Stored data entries
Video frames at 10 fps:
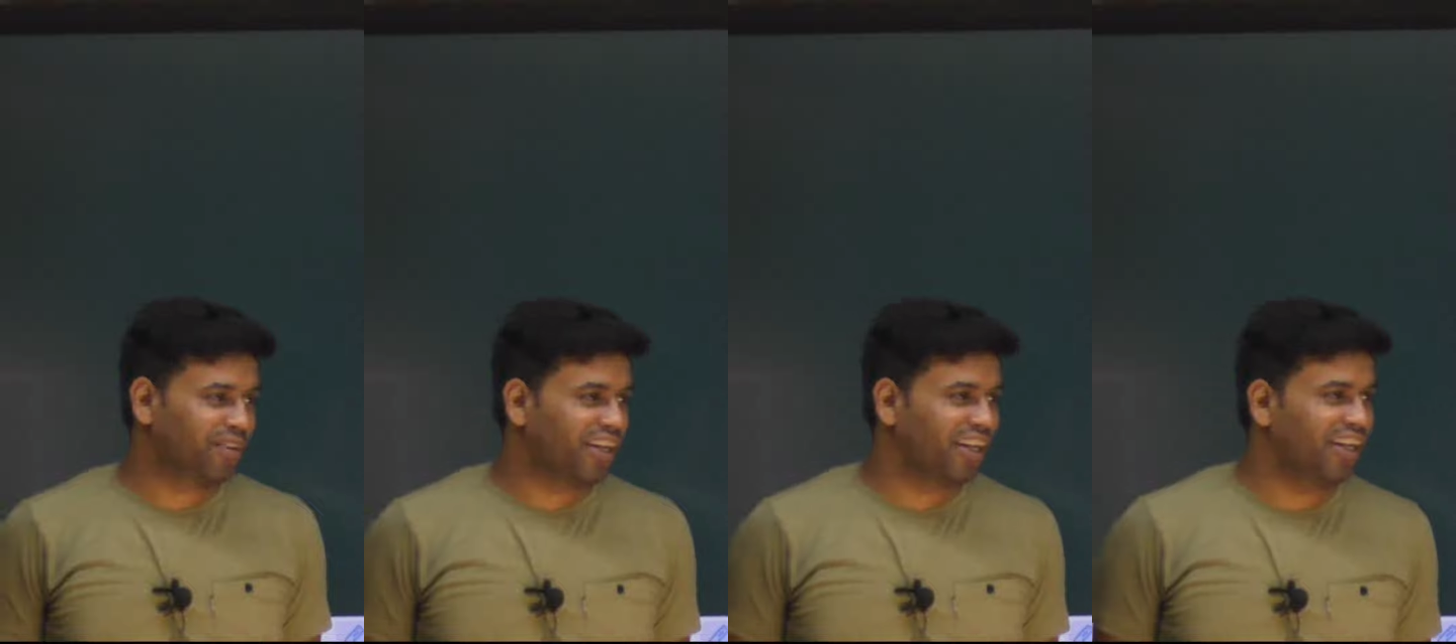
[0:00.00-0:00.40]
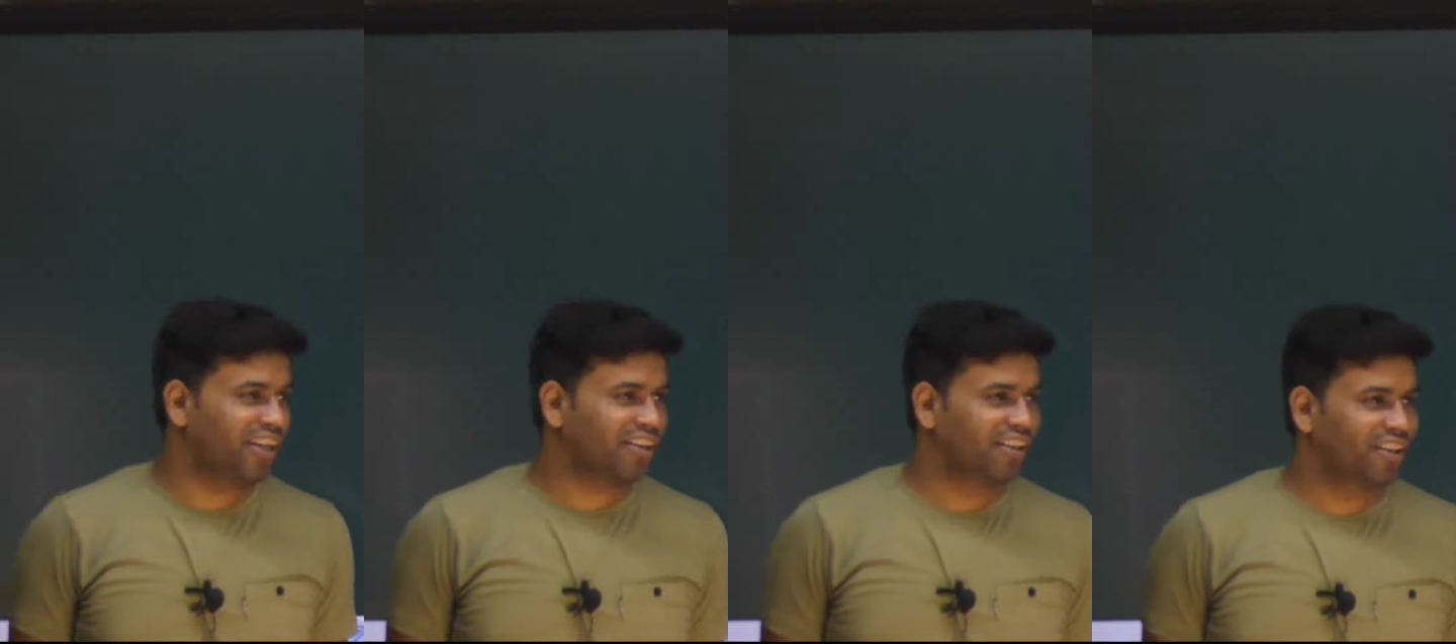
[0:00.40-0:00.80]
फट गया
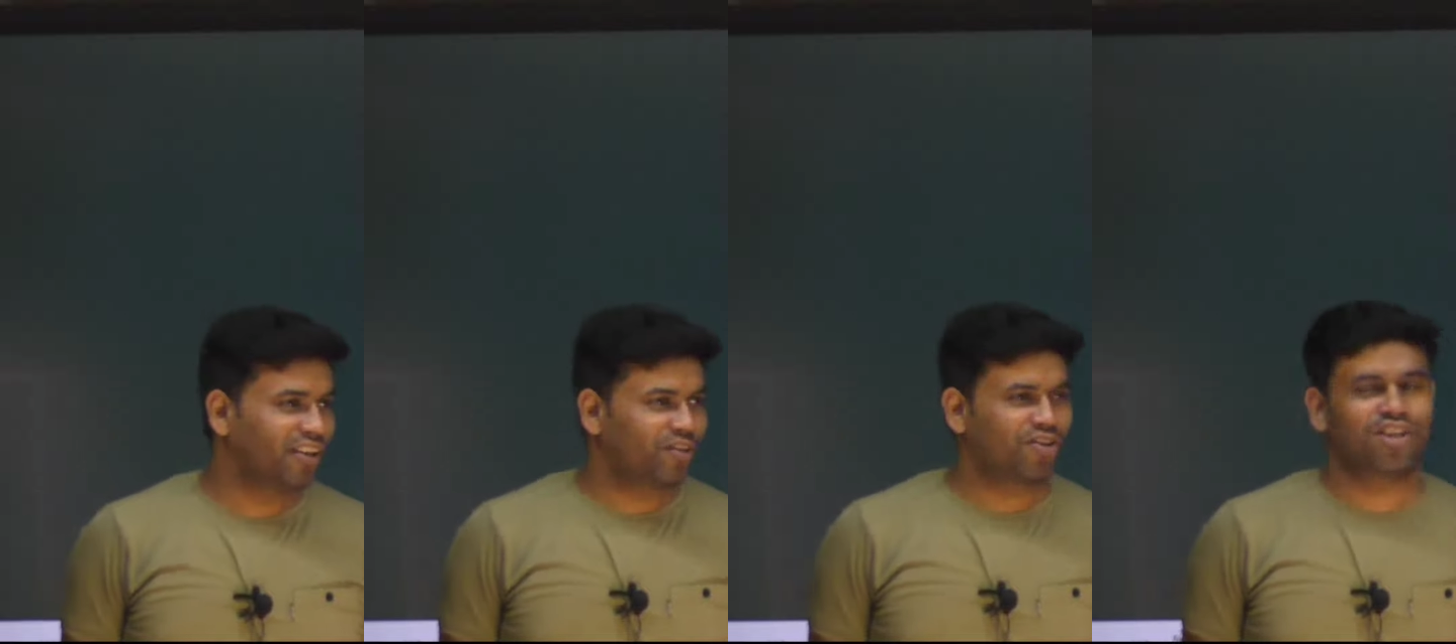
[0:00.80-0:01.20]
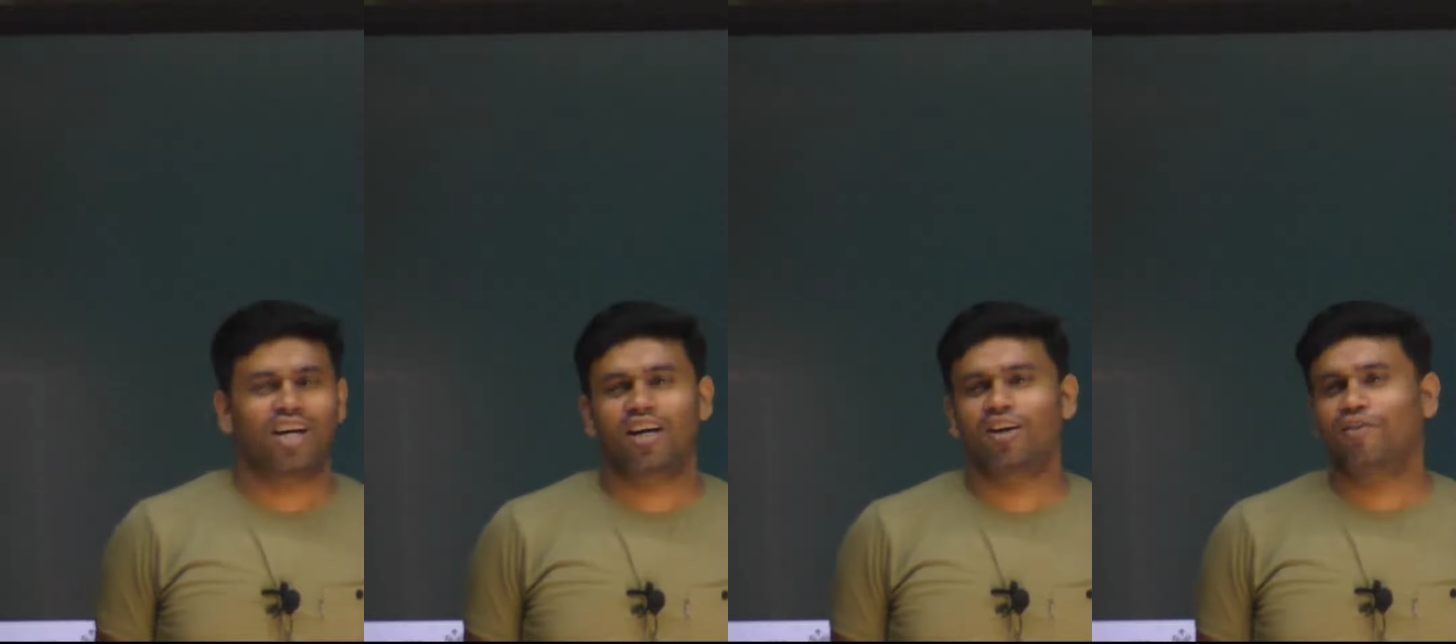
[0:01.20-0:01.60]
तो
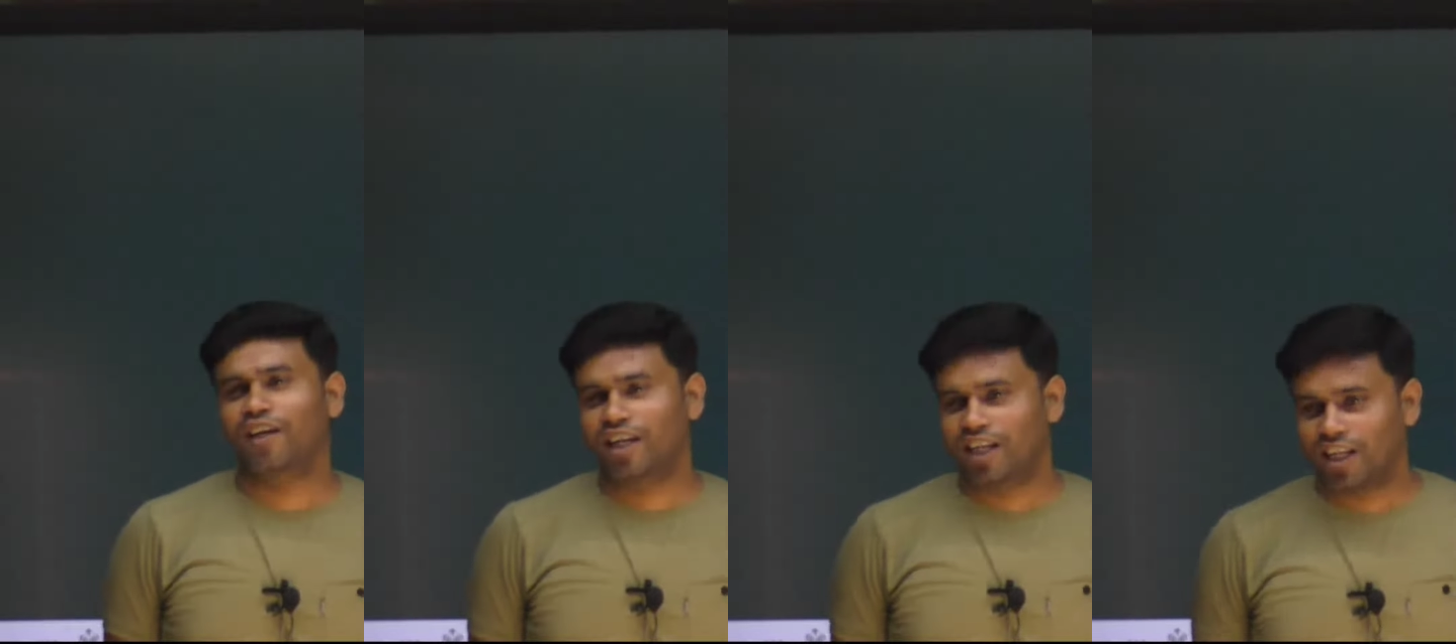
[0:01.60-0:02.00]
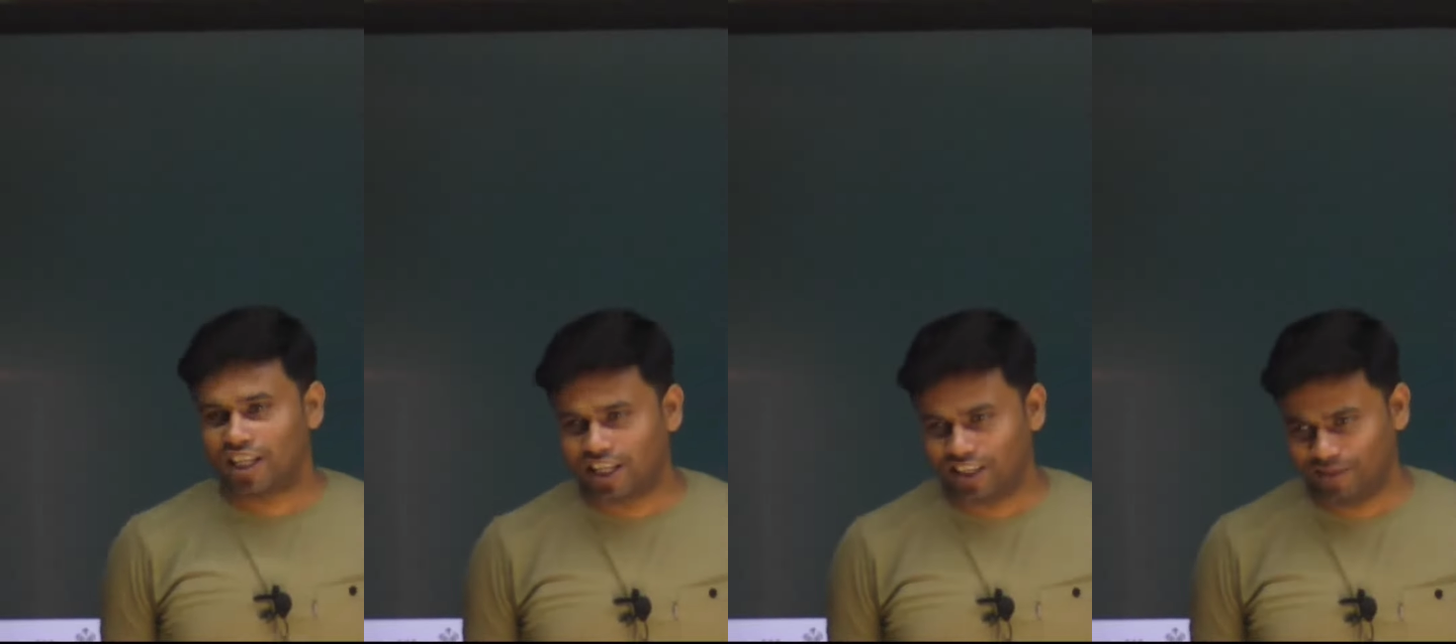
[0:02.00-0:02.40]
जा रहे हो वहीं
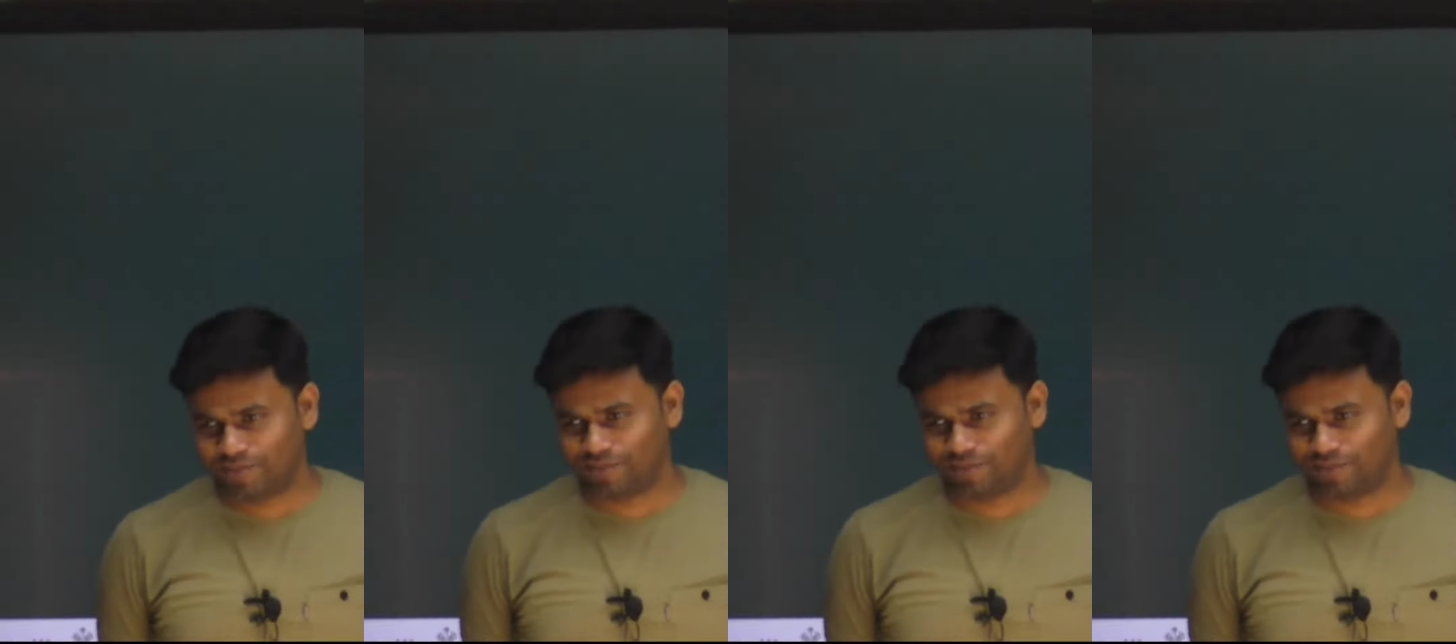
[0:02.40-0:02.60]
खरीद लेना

| Work required |
Set down, word for word, the line that holds "[0:00.00-0:00.40]" and all lines after it to the end of the entries above, but not the pictures.

| Solution |
[0:00.00-0:00.40]
[0:00.40-0:00.80]
फट गया
[0:00.80-0:01.20]
[0:01.20-0:01.60]
तो
[0:01.60-0:02.00]
[0:02.00-0:02.40]
जा रहे हो वहीं
[0:02.40-0:02.60]
खरीद लेना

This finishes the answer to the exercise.